This answer is directly from my CS course and is derived from a Connolly and Begg textbook.

Full functional dependencies
Define the candidate keys (here, property No, iDate, and pAddress) . This is because any combination of these 3 can allow you to find what other attributes are for a given tuple (I can find staffNo who did the inspection, given these three things, I can find carReg staffNo using these 3 things, etc. .d ..). But note: you need all three of these to find other attributes, not just a subset. Full dependencies always refer to keys other than the candidate, depending on the candidate keys, either depending on all, or on some.
Partial dependencies
Given these three candidate keys, find the candidate keys. Is there a subset of the candidate key that depends on another? Yes, this is pAddress. Given property No, you can figure out what the property address is. Then look outside the candidate keys. Are there any of these keys that depend only on the parts of the candidate key, and not on all components?

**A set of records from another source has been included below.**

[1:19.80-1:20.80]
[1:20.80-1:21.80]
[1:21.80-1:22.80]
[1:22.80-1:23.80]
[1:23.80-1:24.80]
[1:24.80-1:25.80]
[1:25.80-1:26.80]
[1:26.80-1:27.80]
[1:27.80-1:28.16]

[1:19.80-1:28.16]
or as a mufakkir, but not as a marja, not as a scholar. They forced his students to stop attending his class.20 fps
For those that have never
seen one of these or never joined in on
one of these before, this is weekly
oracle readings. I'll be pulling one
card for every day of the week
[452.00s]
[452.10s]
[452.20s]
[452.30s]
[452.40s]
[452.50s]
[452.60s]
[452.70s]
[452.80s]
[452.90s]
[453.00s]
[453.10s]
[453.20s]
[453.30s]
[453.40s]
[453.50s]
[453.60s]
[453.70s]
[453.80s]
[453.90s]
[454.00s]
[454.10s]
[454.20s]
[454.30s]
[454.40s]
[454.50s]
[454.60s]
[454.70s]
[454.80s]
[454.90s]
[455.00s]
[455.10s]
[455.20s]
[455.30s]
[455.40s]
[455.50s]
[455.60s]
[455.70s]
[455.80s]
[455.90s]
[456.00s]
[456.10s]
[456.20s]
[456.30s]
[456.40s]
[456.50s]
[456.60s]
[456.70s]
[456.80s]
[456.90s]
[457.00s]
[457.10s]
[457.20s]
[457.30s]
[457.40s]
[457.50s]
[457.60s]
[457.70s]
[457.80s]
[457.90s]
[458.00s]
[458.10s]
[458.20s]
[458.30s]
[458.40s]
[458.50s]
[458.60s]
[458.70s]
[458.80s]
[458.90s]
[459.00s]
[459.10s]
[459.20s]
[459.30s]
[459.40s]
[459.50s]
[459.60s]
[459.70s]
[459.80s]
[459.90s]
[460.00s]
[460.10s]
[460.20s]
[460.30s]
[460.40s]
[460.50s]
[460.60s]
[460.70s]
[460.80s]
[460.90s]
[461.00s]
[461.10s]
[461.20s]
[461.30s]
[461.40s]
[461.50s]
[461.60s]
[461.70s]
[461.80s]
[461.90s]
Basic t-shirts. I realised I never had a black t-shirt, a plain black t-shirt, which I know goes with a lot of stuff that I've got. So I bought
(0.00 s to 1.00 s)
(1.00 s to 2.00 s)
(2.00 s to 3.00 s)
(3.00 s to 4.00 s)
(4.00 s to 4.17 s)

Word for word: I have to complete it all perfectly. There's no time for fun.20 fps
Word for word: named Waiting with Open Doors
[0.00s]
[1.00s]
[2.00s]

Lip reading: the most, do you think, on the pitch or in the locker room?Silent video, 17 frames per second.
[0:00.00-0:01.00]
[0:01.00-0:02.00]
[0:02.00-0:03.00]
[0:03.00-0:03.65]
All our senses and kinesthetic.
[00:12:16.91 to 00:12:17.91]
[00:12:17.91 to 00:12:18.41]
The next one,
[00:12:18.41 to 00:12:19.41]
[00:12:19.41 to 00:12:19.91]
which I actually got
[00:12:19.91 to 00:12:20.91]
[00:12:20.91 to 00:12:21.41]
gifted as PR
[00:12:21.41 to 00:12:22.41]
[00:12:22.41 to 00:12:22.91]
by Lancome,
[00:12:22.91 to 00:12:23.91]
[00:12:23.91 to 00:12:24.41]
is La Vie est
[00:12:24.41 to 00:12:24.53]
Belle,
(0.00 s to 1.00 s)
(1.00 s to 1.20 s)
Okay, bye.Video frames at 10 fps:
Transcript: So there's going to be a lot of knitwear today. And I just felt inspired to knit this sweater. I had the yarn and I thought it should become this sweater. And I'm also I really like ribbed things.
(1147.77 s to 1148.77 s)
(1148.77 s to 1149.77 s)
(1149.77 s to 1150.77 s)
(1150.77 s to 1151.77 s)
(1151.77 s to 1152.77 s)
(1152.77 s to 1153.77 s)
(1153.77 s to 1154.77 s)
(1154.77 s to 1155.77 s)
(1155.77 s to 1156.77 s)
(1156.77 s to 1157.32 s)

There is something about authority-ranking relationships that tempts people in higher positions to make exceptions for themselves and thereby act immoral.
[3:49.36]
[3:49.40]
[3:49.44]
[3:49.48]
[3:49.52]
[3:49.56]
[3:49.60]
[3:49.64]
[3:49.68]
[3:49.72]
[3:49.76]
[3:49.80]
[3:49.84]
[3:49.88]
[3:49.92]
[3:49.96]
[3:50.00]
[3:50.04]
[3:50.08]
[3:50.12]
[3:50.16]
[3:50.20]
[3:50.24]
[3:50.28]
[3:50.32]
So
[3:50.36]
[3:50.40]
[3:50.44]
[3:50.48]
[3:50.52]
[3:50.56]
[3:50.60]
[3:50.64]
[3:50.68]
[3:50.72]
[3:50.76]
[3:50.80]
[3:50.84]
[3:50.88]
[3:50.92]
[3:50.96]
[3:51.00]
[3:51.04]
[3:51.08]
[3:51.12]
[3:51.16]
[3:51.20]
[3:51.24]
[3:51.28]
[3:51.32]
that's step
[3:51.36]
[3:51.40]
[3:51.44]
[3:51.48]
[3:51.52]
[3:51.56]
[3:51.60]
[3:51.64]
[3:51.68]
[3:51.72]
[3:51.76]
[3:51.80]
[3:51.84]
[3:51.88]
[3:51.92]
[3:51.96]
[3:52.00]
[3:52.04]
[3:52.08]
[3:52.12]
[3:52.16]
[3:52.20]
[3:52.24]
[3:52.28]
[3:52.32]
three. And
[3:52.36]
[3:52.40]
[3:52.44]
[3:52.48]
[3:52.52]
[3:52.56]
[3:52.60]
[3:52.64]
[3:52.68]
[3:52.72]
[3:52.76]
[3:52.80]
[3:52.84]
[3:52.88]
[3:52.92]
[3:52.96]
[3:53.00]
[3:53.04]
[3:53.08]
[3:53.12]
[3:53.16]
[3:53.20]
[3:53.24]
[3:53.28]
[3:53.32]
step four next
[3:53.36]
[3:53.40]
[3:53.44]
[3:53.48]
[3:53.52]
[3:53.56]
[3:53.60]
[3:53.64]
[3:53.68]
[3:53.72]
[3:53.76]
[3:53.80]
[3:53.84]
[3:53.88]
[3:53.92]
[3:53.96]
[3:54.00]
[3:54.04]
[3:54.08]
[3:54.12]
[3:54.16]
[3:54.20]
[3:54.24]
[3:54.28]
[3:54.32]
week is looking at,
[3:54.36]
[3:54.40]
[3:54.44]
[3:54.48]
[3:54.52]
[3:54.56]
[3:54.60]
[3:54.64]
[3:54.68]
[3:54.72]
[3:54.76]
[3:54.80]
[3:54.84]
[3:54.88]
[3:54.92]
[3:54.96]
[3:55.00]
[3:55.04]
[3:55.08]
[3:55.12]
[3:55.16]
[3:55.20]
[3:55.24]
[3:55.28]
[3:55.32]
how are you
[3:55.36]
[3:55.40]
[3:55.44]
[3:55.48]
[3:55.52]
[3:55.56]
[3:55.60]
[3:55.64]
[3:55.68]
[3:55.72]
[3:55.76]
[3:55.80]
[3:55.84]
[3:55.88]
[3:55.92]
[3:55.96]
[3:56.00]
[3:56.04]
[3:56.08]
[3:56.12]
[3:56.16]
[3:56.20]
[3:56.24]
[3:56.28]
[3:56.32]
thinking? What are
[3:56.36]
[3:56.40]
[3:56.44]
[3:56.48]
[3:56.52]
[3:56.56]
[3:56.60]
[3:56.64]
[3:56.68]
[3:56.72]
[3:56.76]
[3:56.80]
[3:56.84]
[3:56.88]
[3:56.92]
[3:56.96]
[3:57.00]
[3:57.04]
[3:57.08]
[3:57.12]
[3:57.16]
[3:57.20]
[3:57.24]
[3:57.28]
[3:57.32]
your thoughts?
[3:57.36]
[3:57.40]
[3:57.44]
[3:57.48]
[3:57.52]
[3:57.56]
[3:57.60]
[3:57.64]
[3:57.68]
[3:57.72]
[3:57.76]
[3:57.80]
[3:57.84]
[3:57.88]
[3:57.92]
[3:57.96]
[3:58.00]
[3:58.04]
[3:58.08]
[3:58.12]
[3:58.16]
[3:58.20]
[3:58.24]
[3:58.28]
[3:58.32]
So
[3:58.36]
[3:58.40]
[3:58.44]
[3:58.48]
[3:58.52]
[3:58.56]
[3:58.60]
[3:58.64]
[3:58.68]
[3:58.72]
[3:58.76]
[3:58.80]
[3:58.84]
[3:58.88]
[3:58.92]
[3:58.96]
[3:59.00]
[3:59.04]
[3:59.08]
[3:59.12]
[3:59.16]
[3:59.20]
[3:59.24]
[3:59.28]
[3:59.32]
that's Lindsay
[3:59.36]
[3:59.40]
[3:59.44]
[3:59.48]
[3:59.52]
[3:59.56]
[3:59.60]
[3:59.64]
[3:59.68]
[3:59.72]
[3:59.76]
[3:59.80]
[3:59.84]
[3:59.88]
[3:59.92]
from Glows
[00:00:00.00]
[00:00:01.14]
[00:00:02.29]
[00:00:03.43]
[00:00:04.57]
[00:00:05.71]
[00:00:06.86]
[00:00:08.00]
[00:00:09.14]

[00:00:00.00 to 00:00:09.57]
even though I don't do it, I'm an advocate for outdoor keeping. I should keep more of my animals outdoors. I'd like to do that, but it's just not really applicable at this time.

In this case, no. Thus, partial dependencies always depend on candidate keys or non-candidate dependencies on keys only for individual candidate keys, and not for all components
Transitive dependencies
Now let's look at non-candidate keys (staffNo, comments, iTime (check time), sName, carReg). Is there something inside them that is functionally dependent on another? Yes, this is sName - statewide. No, you can find out the name of the employee. But staffNo is functionally dependent on 3 possible keys. Thus, transitivity, property No + iDate + pAddress β staffNo β sName, so sName is transitively dependent on staffNo . Transitive dependencies always refer to attributes outside of the candidate keys.